According to the state Department of Education’s annual School Performance Profile, more than 15,000 children are stranded in Philadelphia schools that are failing (scoring below 40 on the SPP). Even more troubling is the racial math: 70 percent of the children in these schools are African-American, and 79 percent live in poverty.  

Under the circumstances, is it any wonder that charter schools are growing? When it comes to finding good schools for their children, more and more parents are voting with their feet and fleeing district schools for any better alternative.

At the same time, there are more than 8,000 students in high-performing district neighborhood schools, where the racial math is no less troubling: The student population at these schools is only 16 percent African American, and 47 percent are economically disadvantaged.
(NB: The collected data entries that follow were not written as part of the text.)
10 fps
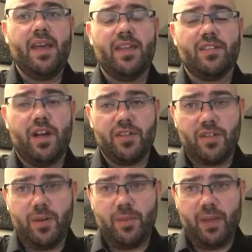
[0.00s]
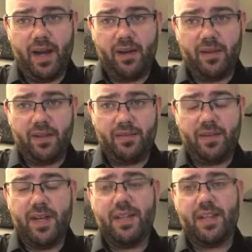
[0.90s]
It's also imperative
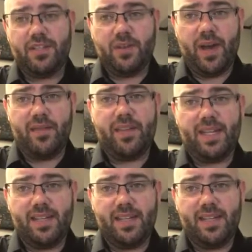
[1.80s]
that you have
Citywide, if you take out the special admission schools (Masterman, Central, and a few others), just 36 percent of district grads go on to college.

Let’s cut to the chase: If wealthy white parents were faced with the same school options that confront poor people, does anyone seriously believe that failing schools would be tolerated in any Philadelphia neighborhood?

Of course not.  

So let’s fix the problem. The recent dissolution of the School Reform Commission presents us with a perfect opportunity to do so. We can start by selecting new school board candidates who recognize the crisis and are committed to providing equal access to high-quality education.

But first, let’s keep the pressure on our leaders to publicly acknowledge the problem and commit to fixing it. It starts with demanding fair treatment for all children, especially kids living in hellish conditions that, by conventional wisdom, make student achievement impossible.

We are in a state of emergency, and we must all fight for our children’s future.

David Hardy is a senior adviser for the nonprofit Excellent Schools PA. He is the founder and former CEO of Boys Latin Charter School in West Philadelphia. Contact him directly at dhardy@excellentschoolspa.org.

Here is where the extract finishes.